To view the Fall 2016 Agenda to compare how things have changed, click here. 

Ask the Experts: Silica

We have another Ask the Experts segment, this time featuring SCT Regional Director Tom Bielema.

During his time working for OSHA, Mr. Bielema helped develop the new silica standard. The new rule went into effect in June 2016, but the enforcement date in construction of Sept. 23, 2017, is quickly approaching. Mr. Bielema’s most recent position with OSHA was as Area Director for the Peoria, IL, office.

Watch our conversation with Mr. Bielema to find out more details about who is impacted by the new rule, what you need to do to become OSHA compliant, and how to best protect your employees.

Did you catch our first Ask the Experts video featuring SCT Vice President of Engineering Services and former OSHA Regional Director Nick Walters?
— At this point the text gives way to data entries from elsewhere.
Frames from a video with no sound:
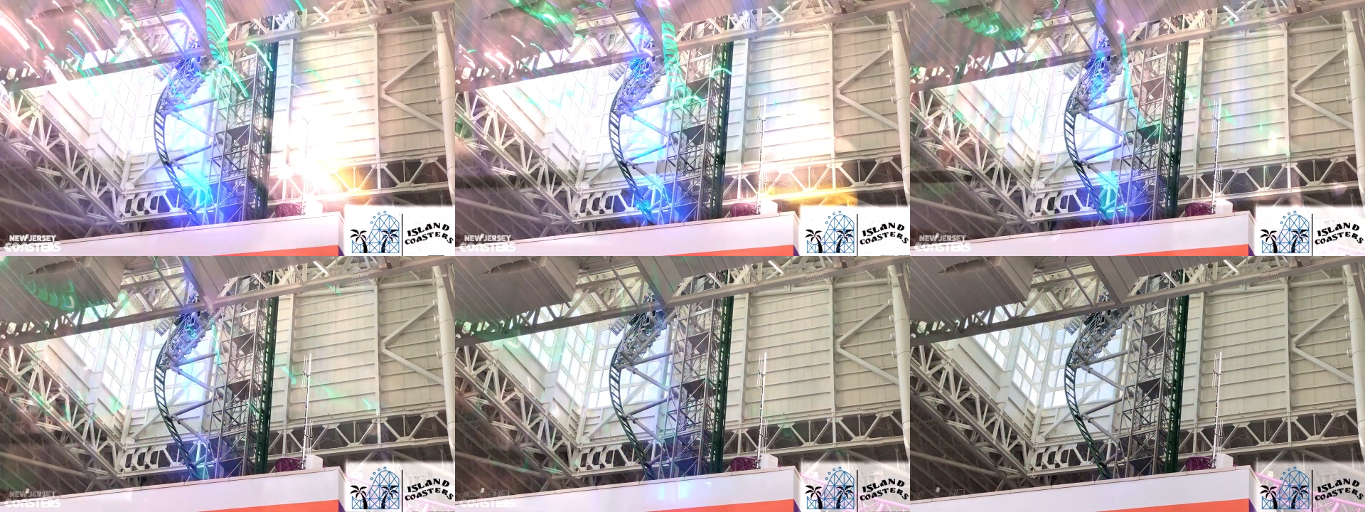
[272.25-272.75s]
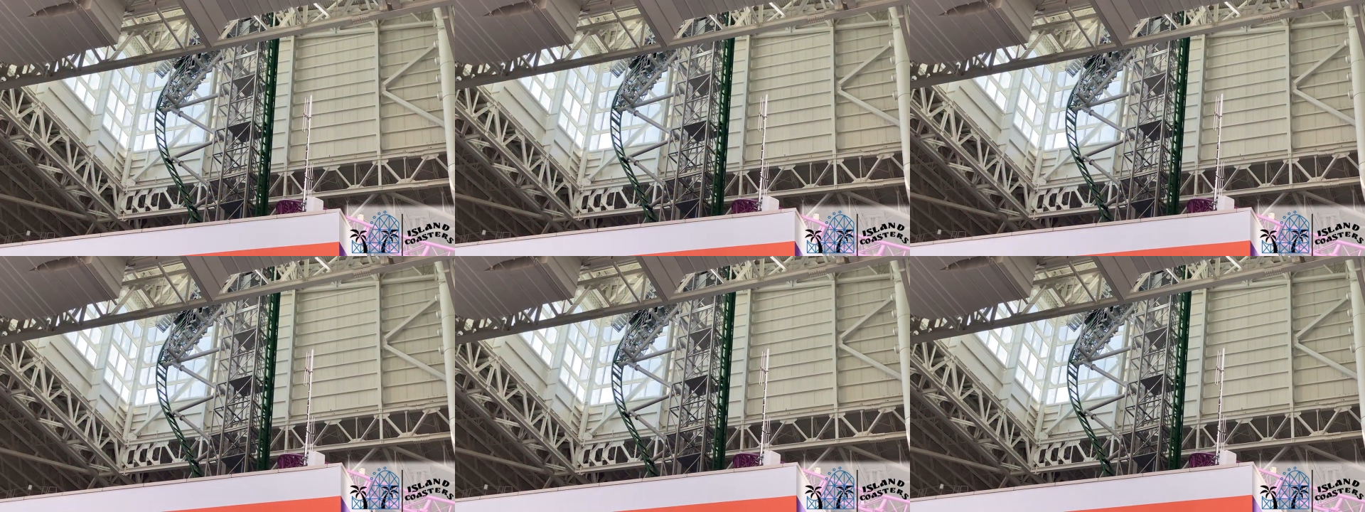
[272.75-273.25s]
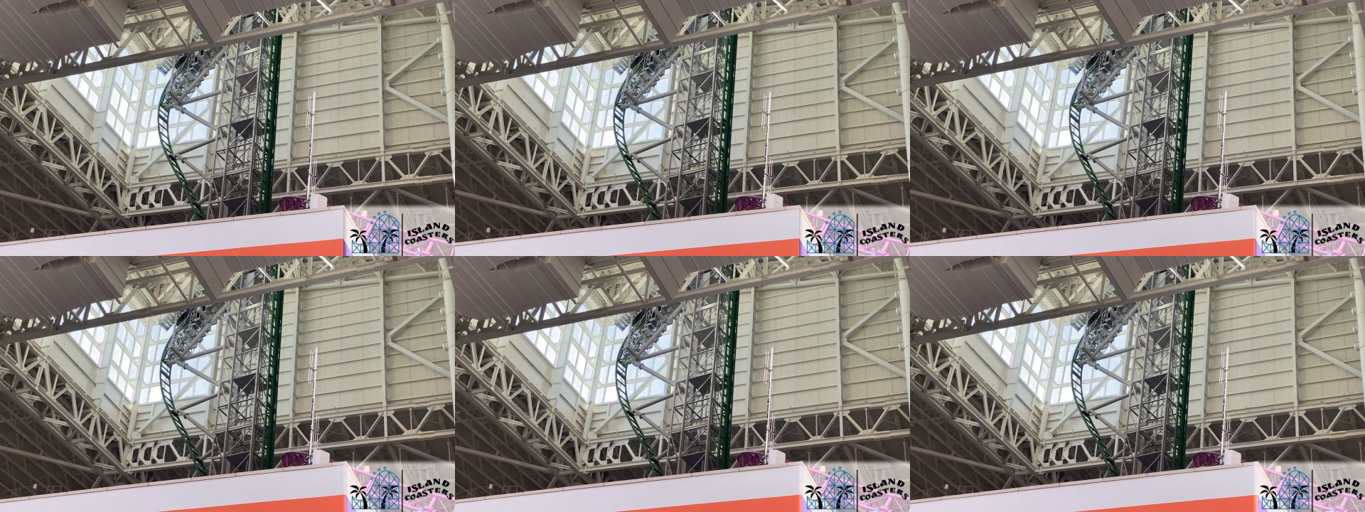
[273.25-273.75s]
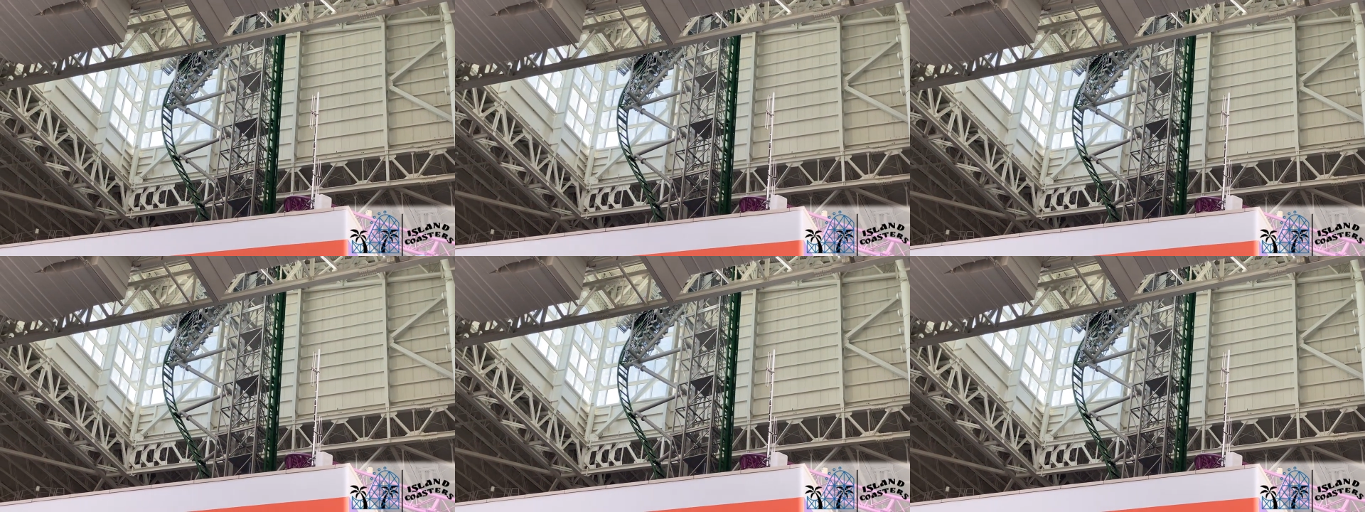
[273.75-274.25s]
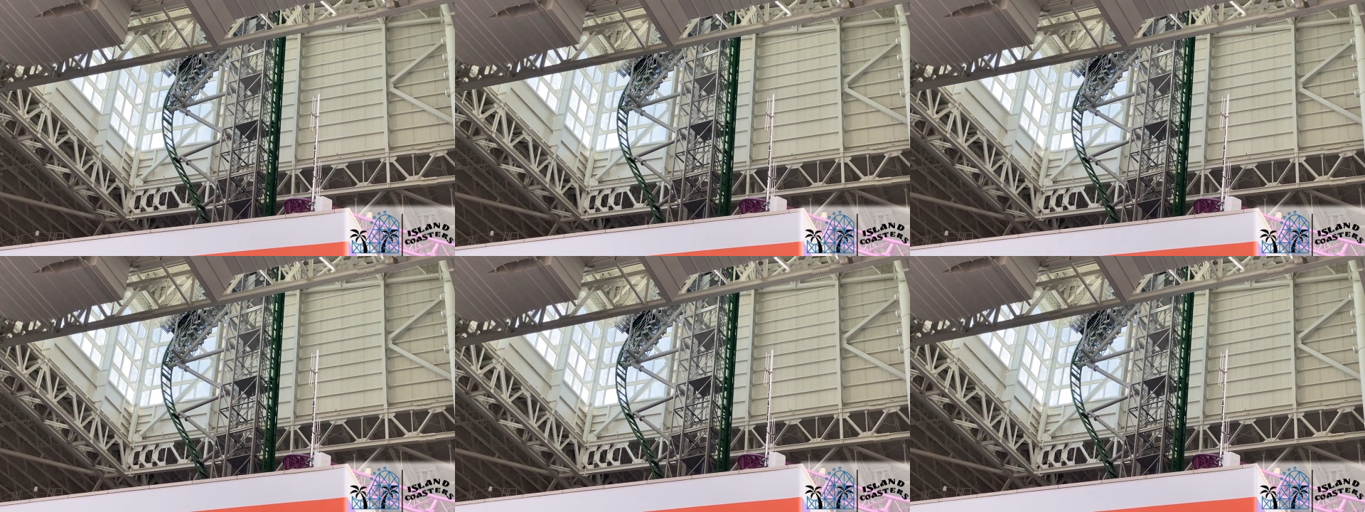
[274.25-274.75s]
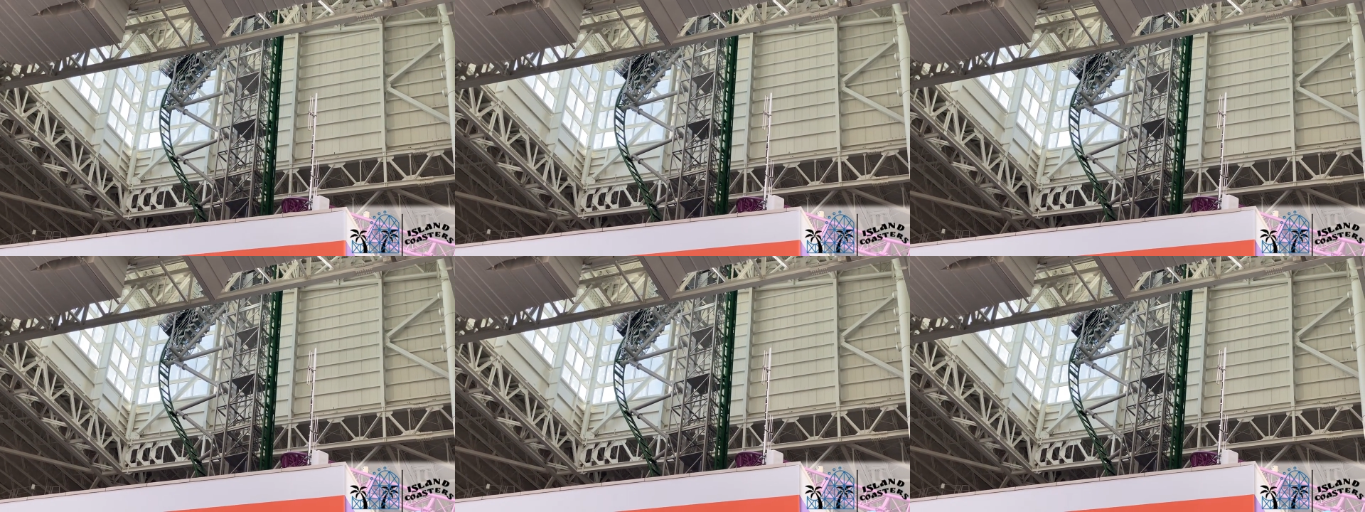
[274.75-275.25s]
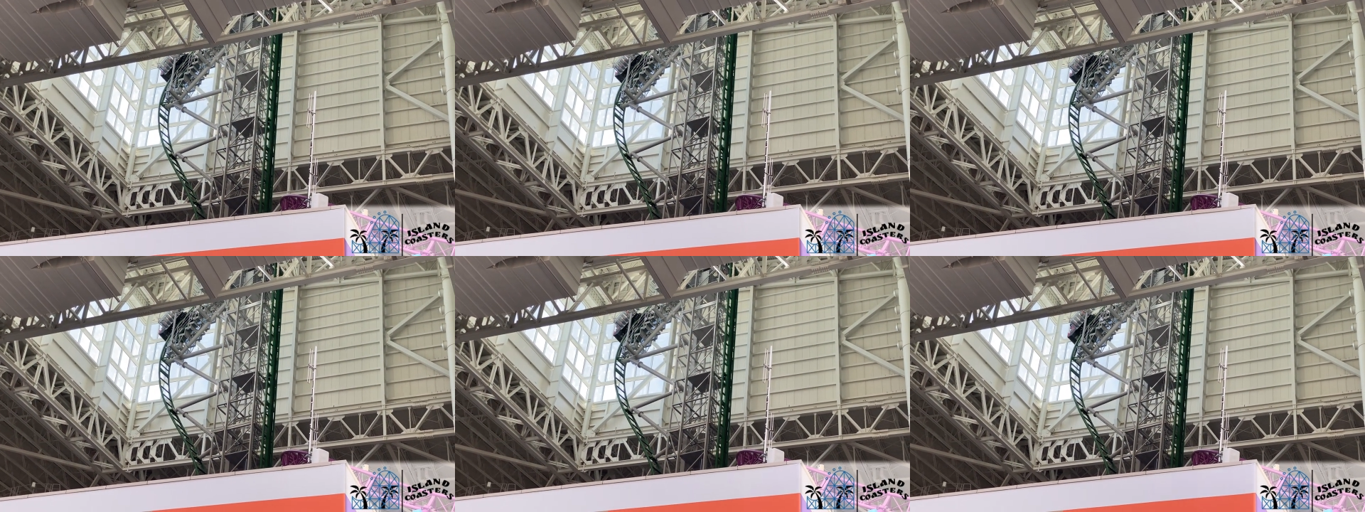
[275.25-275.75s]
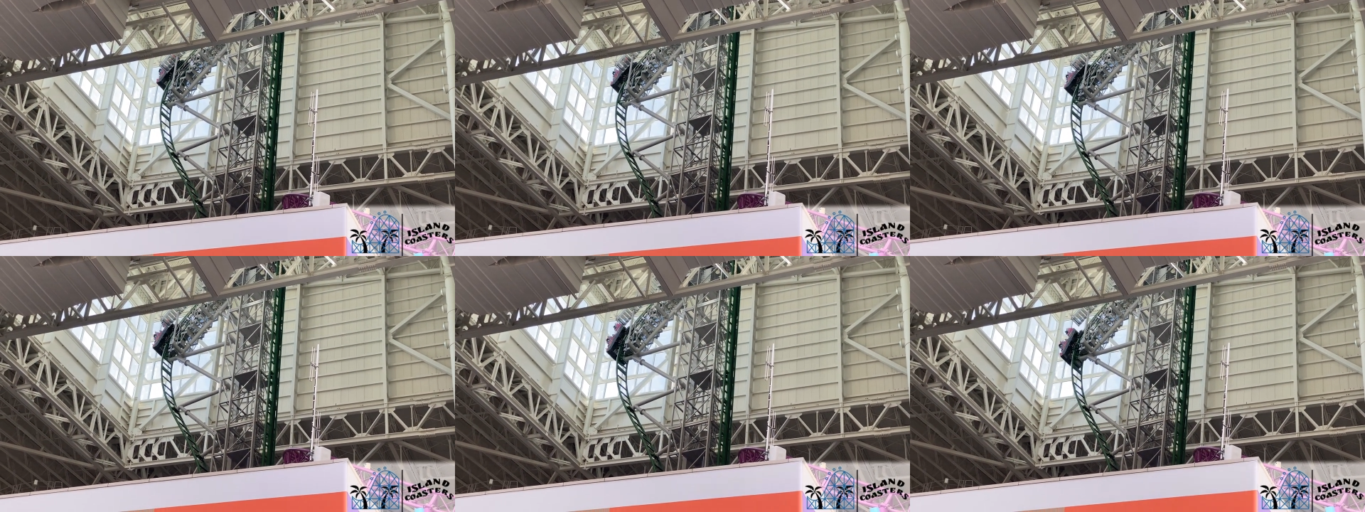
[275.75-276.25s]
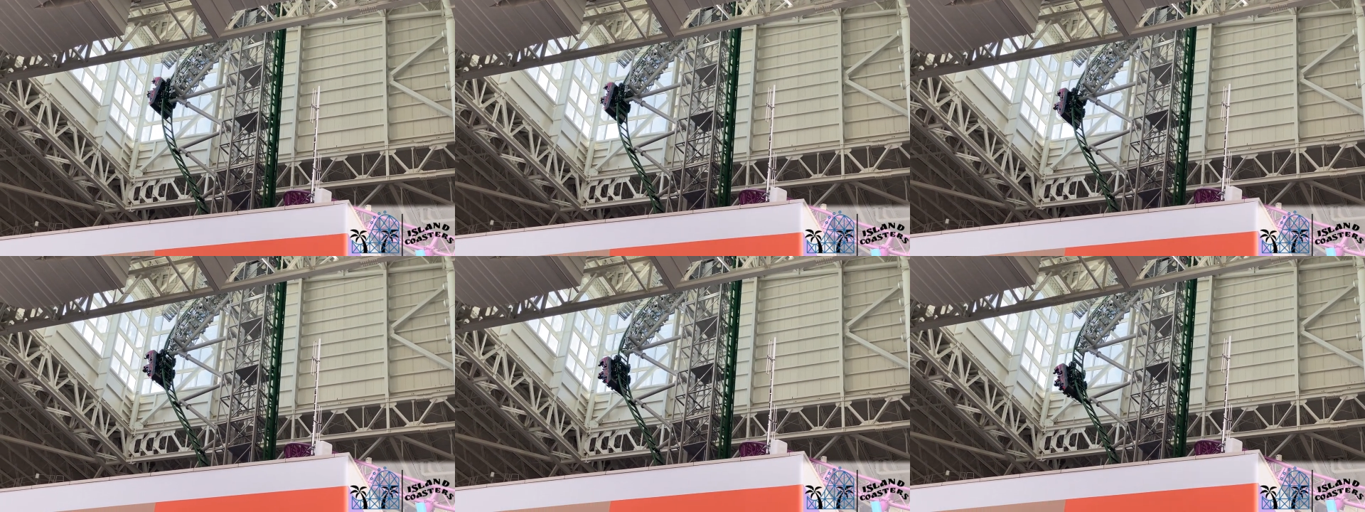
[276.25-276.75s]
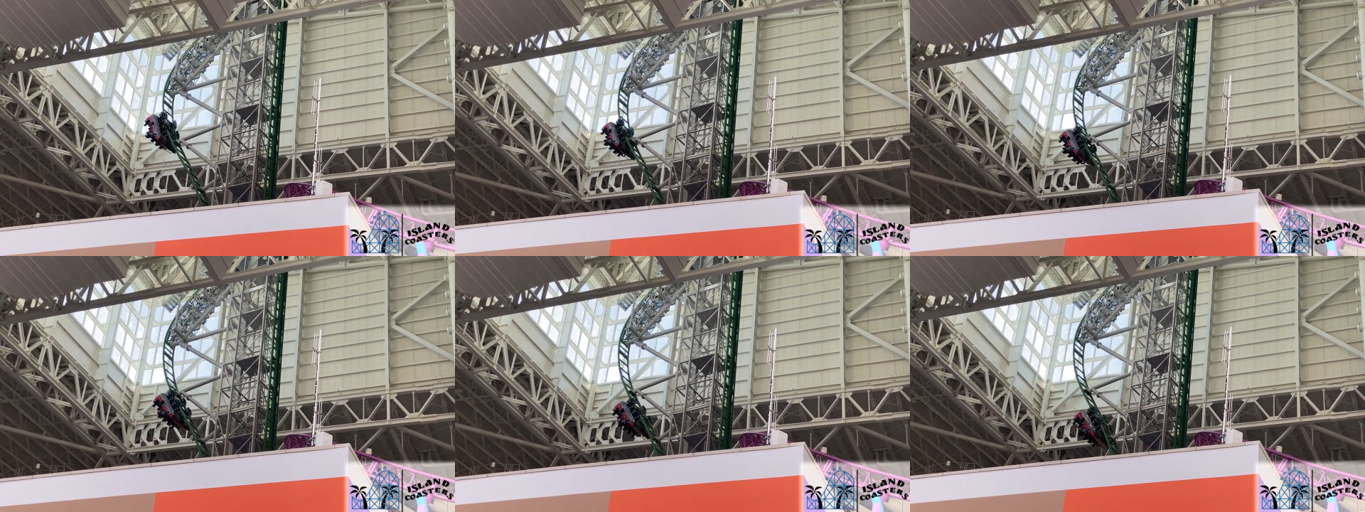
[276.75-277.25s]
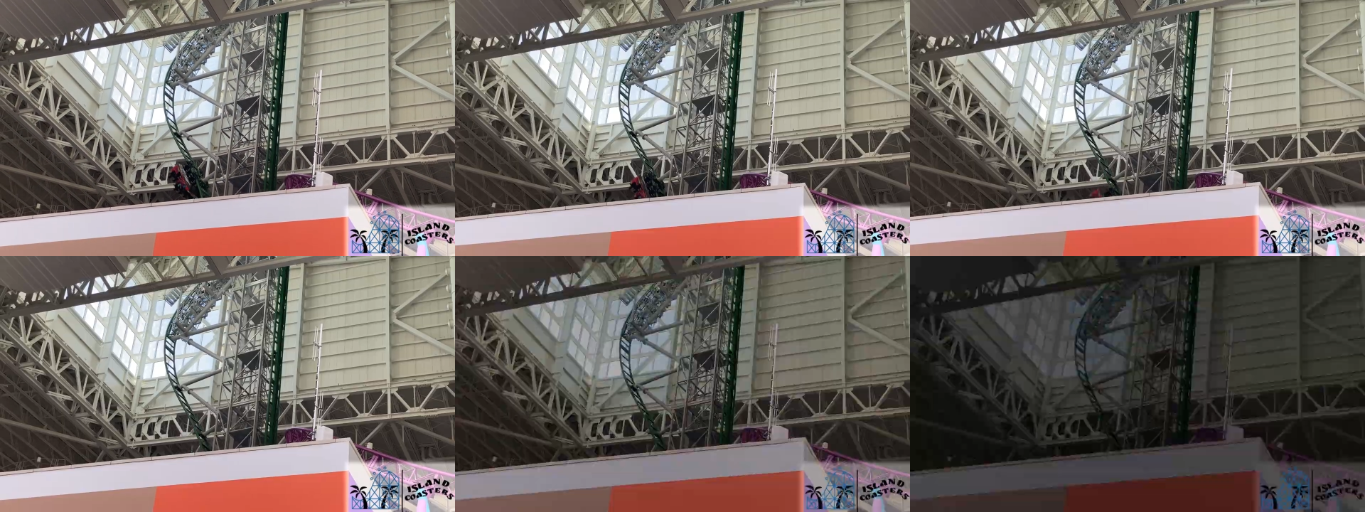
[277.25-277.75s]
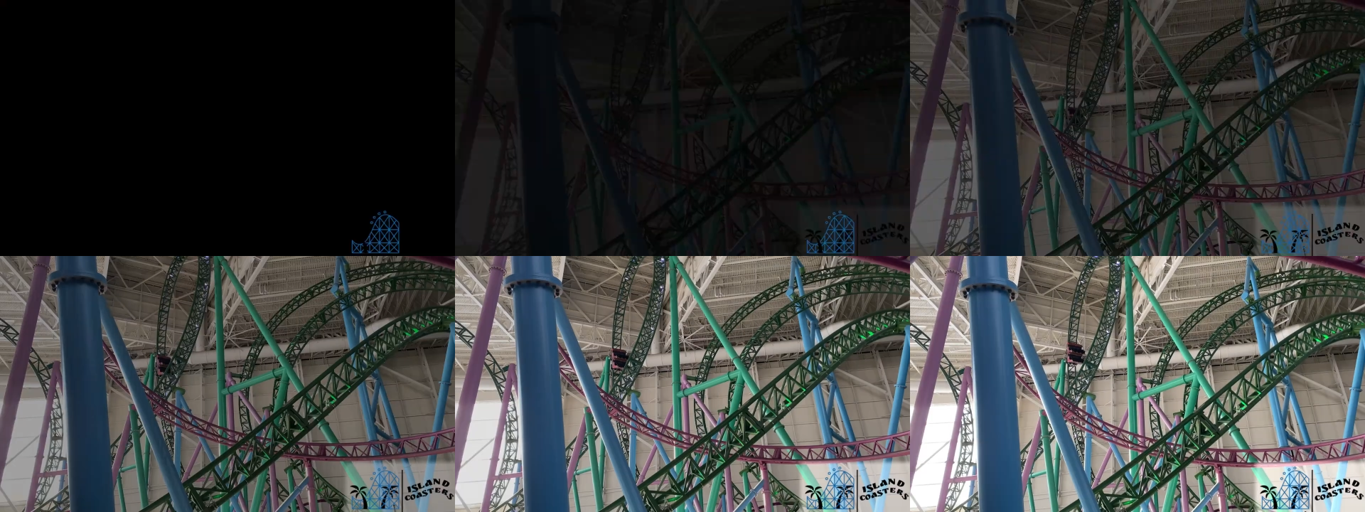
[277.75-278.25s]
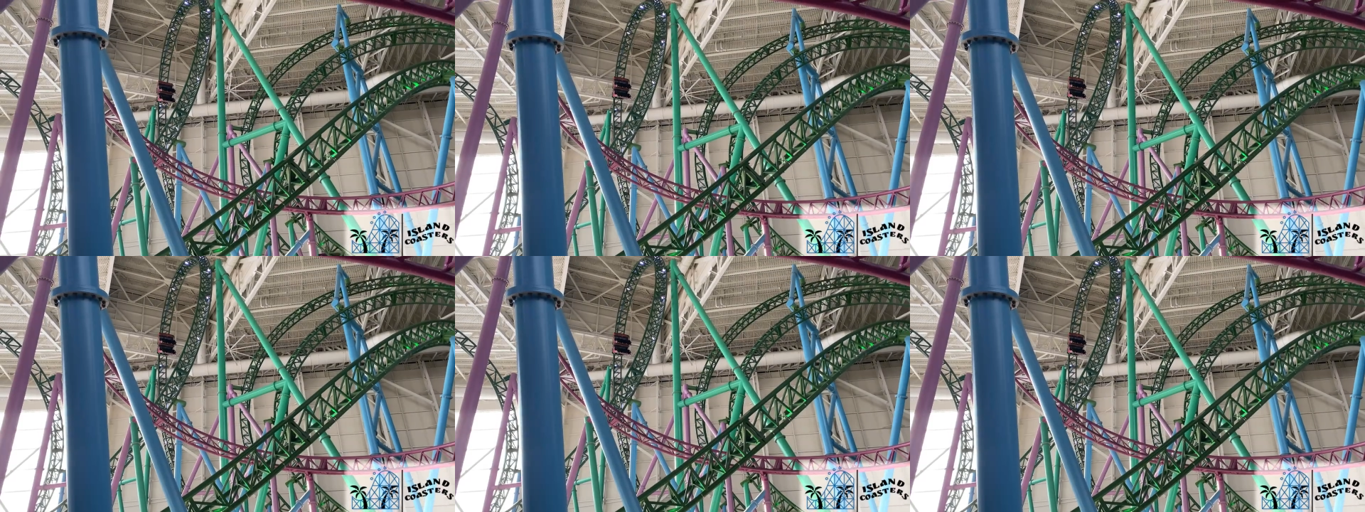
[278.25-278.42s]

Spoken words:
Nobody's mouth can be seen.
Click here to watch Mr. Walters detail the new Walking-Working Surfaces Standard.

If you want to talk to Mr. Walters, Mr. Bielema, or any of our other OSHA Experts, contact us today at 1-800-204-1729 or use our online contact page.

OSHA electronic reporting to be accepted starting August 1

Starting August 1, 2017, companies eager to get a jumpstart on OSHA’s electronic reporting requirements can submit their completed 2016 OSHA Form 300A through the administration’s Injury Tracking Application (ITA) webpage.
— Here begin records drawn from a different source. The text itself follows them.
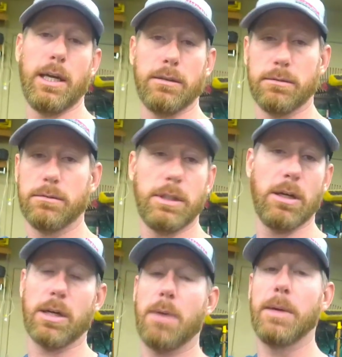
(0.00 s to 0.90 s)
and
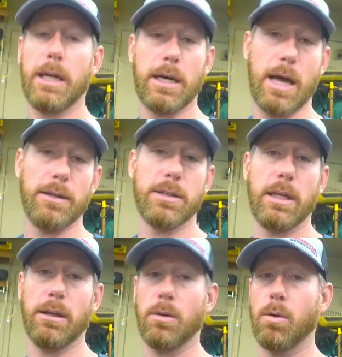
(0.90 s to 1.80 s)
you know come in and out of the
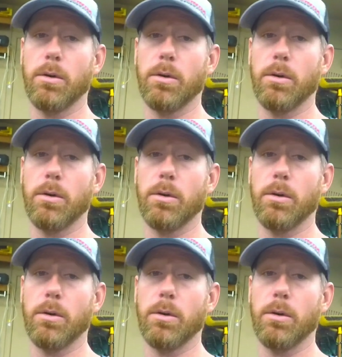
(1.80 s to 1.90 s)
ceiling,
In June 2017, the Occupational Safety and Health Administration (OSHA) notified the business community that it was extending the deadline for submitting the electronic records to December 1, 2017, “to allow affected entities sufficient time to familiarize themselves with the electronic reporting system, and to provide the new administration an opportunity to review the new electronic reporting requirements prior to their implementation.”

In 2016, OSHA–under the previous administration–implemented a new final rule requiring some employers to electronically send injury and illness data directly to the agency, which would be publicly posted on OSHA’s website.

“Since high injury rates are a sign of poor management, no employer wants to be seen publicly as operating a dangerous workplace,” former Assistant Secretary of Labor for Occupational Safety and Health Dr. David Michaels said in a news release. “Our new reporting requirements will ‘nudge’ employers to prevent worker injuries and illnesses to demonstrate to investors, job seekers, customers and the public that they operate safe and well-managed facilities. Access to injury data will also help OSHA better target our compliance assistance and enforcement resources at establishments where workers are at greatest risk, and enable ‘big data’ researchers to apply their skills to making workplaces safer.”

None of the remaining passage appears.